**Exercise requirements:** Restate the entries word for word, omitting nothing.

(Dataset entries)
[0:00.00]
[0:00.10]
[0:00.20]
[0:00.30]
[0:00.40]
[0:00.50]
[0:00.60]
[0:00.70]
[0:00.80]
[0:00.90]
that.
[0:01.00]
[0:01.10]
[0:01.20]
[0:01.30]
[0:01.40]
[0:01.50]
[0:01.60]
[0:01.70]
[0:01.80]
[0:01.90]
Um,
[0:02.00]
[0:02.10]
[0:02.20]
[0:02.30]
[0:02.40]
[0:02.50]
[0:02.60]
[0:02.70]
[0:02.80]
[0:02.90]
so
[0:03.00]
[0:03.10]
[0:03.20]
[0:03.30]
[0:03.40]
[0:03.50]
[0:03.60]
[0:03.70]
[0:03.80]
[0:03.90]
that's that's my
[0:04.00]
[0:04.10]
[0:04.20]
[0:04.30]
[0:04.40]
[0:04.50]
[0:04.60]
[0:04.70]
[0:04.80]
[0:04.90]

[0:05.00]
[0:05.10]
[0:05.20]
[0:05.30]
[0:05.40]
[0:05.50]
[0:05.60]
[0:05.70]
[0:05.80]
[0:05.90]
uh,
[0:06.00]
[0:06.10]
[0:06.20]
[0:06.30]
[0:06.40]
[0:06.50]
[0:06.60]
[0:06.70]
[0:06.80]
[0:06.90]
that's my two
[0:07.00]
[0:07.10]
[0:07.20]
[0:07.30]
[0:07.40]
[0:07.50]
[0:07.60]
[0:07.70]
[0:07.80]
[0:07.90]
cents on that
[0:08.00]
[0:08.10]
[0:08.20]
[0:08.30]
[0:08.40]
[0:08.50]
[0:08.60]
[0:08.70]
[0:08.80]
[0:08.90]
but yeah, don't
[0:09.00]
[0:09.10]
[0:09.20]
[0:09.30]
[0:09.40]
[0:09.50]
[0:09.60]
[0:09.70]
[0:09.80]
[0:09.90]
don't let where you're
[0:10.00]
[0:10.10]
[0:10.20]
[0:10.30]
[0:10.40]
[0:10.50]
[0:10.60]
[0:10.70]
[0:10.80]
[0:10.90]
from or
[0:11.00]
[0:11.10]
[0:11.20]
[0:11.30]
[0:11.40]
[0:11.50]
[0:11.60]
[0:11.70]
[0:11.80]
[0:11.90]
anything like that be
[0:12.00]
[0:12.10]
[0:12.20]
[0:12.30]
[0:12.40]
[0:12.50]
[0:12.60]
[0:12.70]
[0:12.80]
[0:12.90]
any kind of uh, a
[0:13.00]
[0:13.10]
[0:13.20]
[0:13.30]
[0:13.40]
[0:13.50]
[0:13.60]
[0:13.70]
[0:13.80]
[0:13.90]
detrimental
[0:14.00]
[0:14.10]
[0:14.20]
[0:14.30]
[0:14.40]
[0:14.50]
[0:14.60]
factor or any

**Your response:**
[0:00.00]
[0:00.10]
[0:00.20]
[0:00.30]
[0:00.40]
[0:00.50]
[0:00.60]
[0:00.70]
[0:00.80]
[0:00.90]
that.
[0:01.00]
[0:01.10]
[0:01.20]
[0:01.30]
[0:01.40]
[0:01.50]
[0:01.60]
[0:01.70]
[0:01.80]
[0:01.90]
Um,
[0:02.00]
[0:02.10]
[0:02.20]
[0:02.30]
[0:02.40]
[0:02.50]
[0:02.60]
[0:02.70]
[0:02.80]
[0:02.90]
so
[0:03.00]
[0:03.10]
[0:03.20]
[0:03.30]
[0:03.40]
[0:03.50]
[0:03.60]
[0:03.70]
[0:03.80]
[0:03.90]
that's that's my
[0:04.00]
[0:04.10]
[0:04.20]
[0:04.30]
[0:04.40]
[0:04.50]
[0:04.60]
[0:04.70]
[0:04.80]
[0:04.90]

[0:05.00]
[0:05.10]
[0:05.20]
[0:05.30]
[0:05.40]
[0:05.50]
[0:05.60]
[0:05.70]
[0:05.80]
[0:05.90]
uh,
[0:06.00]
[0:06.10]
[0:06.20]
[0:06.30]
[0:06.40]
[0:06.50]
[0:06.60]
[0:06.70]
[0:06.80]
[0:06.90]
that's my two
[0:07.00]
[0:07.10]
[0:07.20]
[0:07.30]
[0:07.40]
[0:07.50]
[0:07.60]
[0:07.70]
[0:07.80]
[0:07.90]
cents on that
[0:08.00]
[0:08.10]
[0:08.20]
[0:08.30]
[0:08.40]
[0:08.50]
[0:08.60]
[0:08.70]
[0:08.80]
[0:08.90]
but yeah, don't
[0:09.00]
[0:09.10]
[0:09.20]
[0:09.30]
[0:09.40]
[0:09.50]
[0:09.60]
[0:09.70]
[0:09.80]
[0:09.90]
don't let where you're
[0:10.00]
[0:10.10]
[0:10.20]
[0:10.30]
[0:10.40]
[0:10.50]
[0:10.60]
[0:10.70]
[0:10.80]
[0:10.90]
from or
[0:11.00]
[0:11.10]
[0:11.20]
[0:11.30]
[0:11.40]
[0:11.50]
[0:11.60]
[0:11.70]
[0:11.80]
[0:11.90]
anything like that be
[0:12.00]
[0:12.10]
[0:12.20]
[0:12.30]
[0:12.40]
[0:12.50]
[0:12.60]
[0:12.70]
[0:12.80]
[0:12.90]
any kind of uh, a
[0:13.00]
[0:13.10]
[0:13.20]
[0:13.30]
[0:13.40]
[0:13.50]
[0:13.60]
[0:13.70]
[0:13.80]
[0:13.90]
detrimental
[0:14.00]
[0:14.10]
[0:14.20]
[0:14.30]
[0:14.40]
[0:14.50]
[0:14.60]
factor or any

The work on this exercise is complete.